Myth Busting: A Page With LSI Keywords Outranks A Page With Higher Keyword Density

LSI vs Keyword Density
SIA Team
July 10, 2021

This test is based on the observation that ranking pages weren’t overtly repeating the keyword multiple times in the body copy. The prevailing idea from most SEO pros is to get away from using keywords and use more natural language. The idea is that Google is getting smarter and smarter, and is looking for content on pages that matches the search intent of the user, and not content that is based on keyword placement. 

The technical term for “natural language” is Latent Semantic Indexing or LSI. LSI is often confused to “synonyms”, however, they are different. LSI are words that would naturally come up in a conversation about a particular topic. For example, if you are having a conversation about kitchens, it would be natural to mention words such as stove, sink, refrigerator, pantry, etc. Those are LSI terms.

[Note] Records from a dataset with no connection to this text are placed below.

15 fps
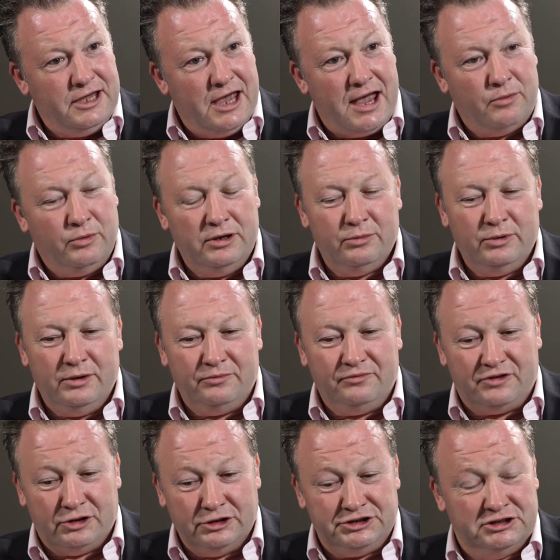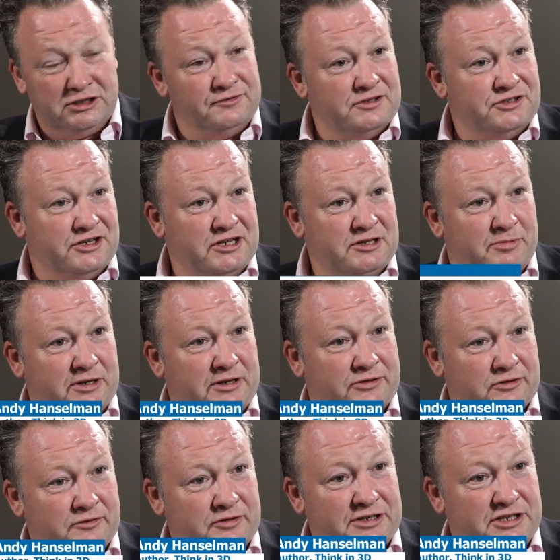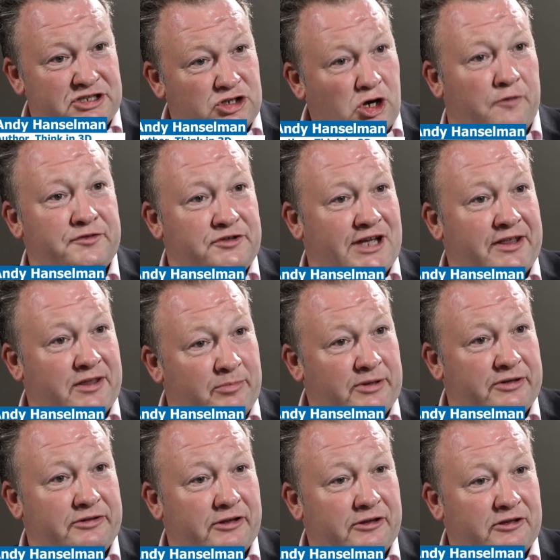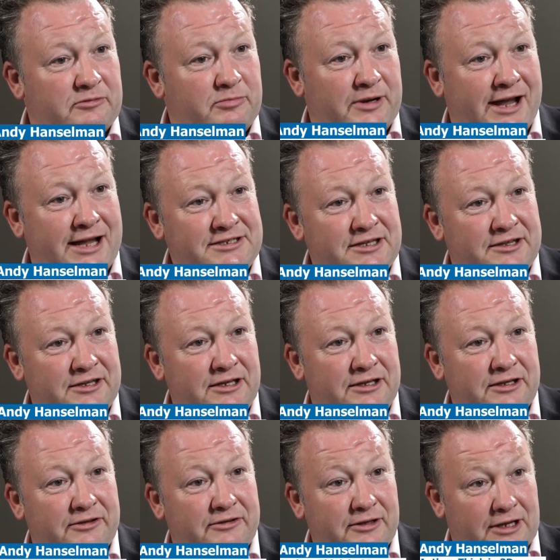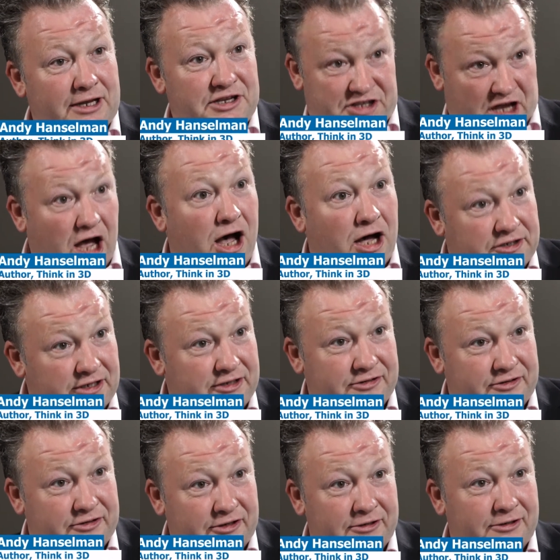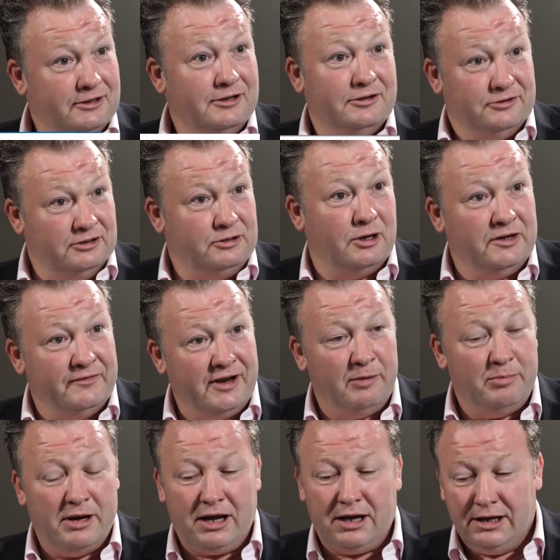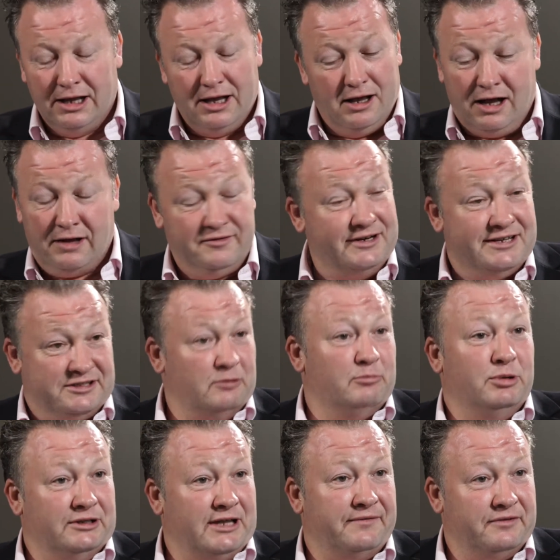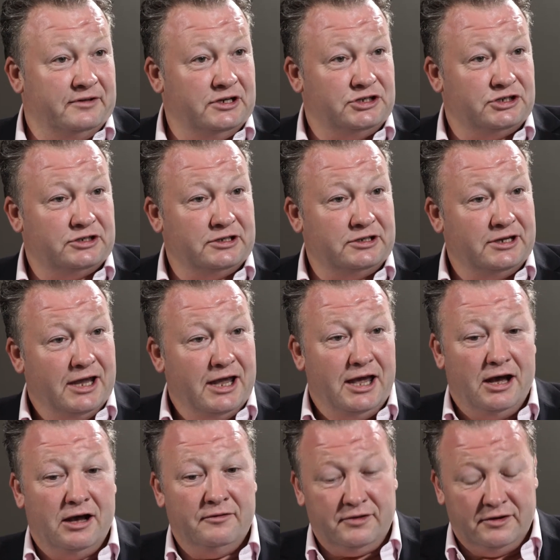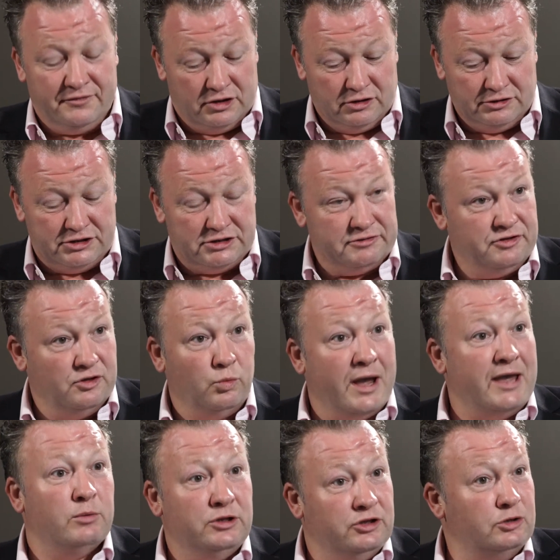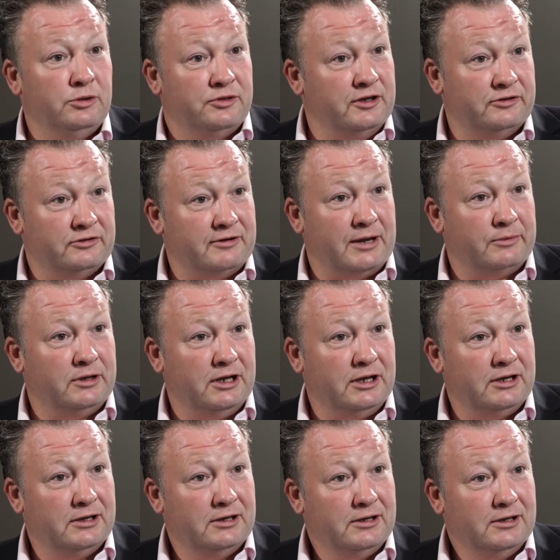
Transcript: Yeah, culture is often seen as being the sort of really soft side of the business, but I actually think it's the hardest to grow and develop. And our very simple definition of culture is the way we do things around here.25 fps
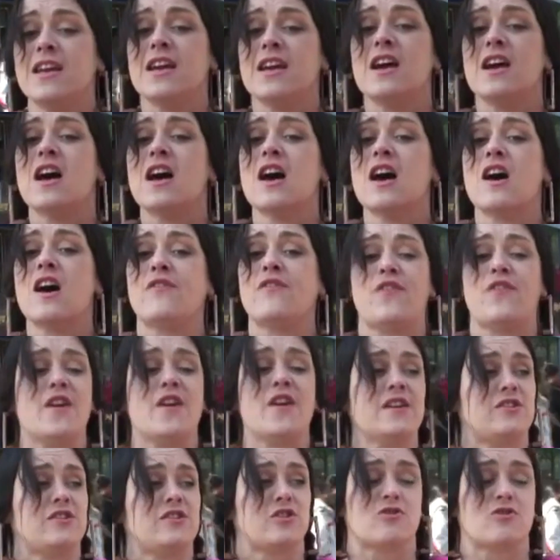the earth
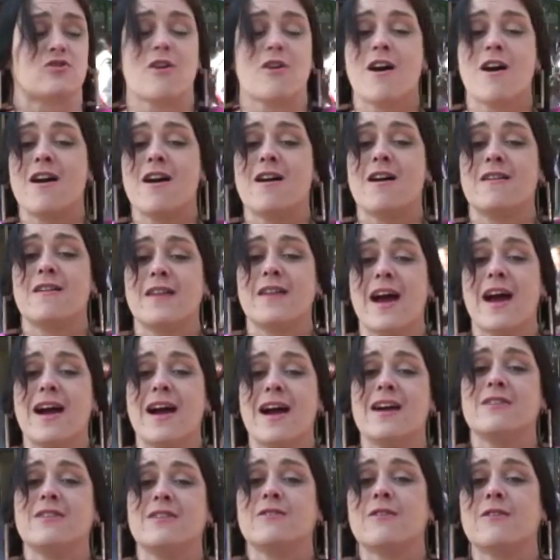it's grown
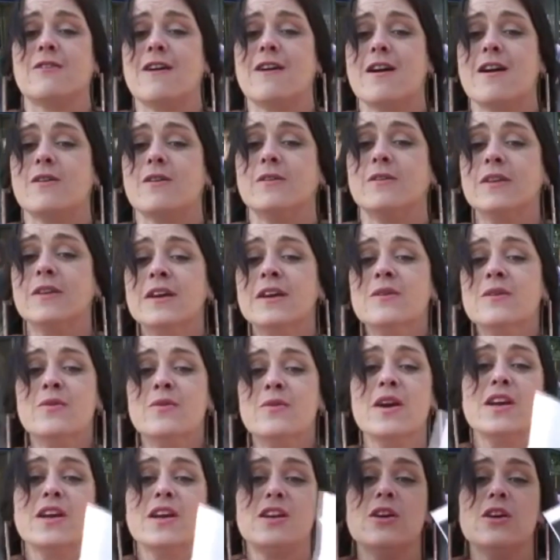and grown.
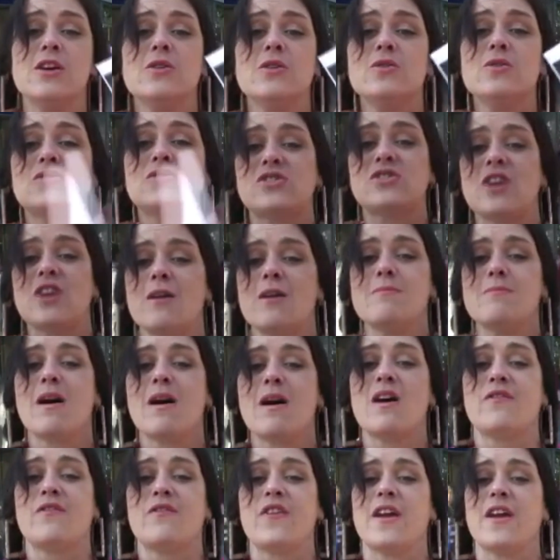We use some
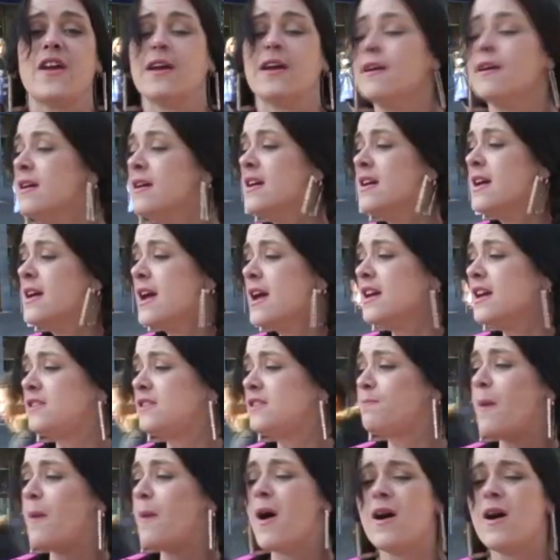of it,
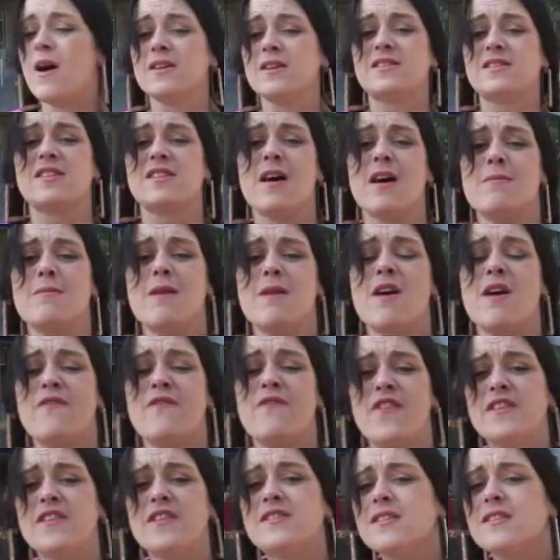it's brought some
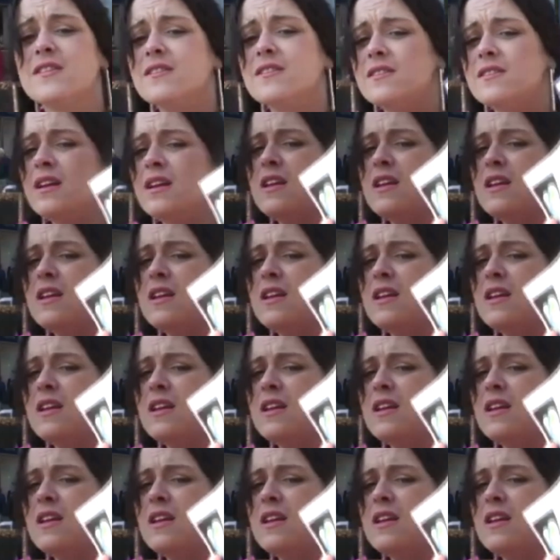of it to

Of course synonyms for target terms will also come up in natural conversations, so keyword variations were also used in this test, rather than just pure LSI terms. 

In order to get our natural language/LSI, we had to depart from our normal “lorem ipsum” content and used an actual term that would produce LSI that can be used. To do this, a keyword phrase was found that only had a few ranking pages but could produce LSI terms. 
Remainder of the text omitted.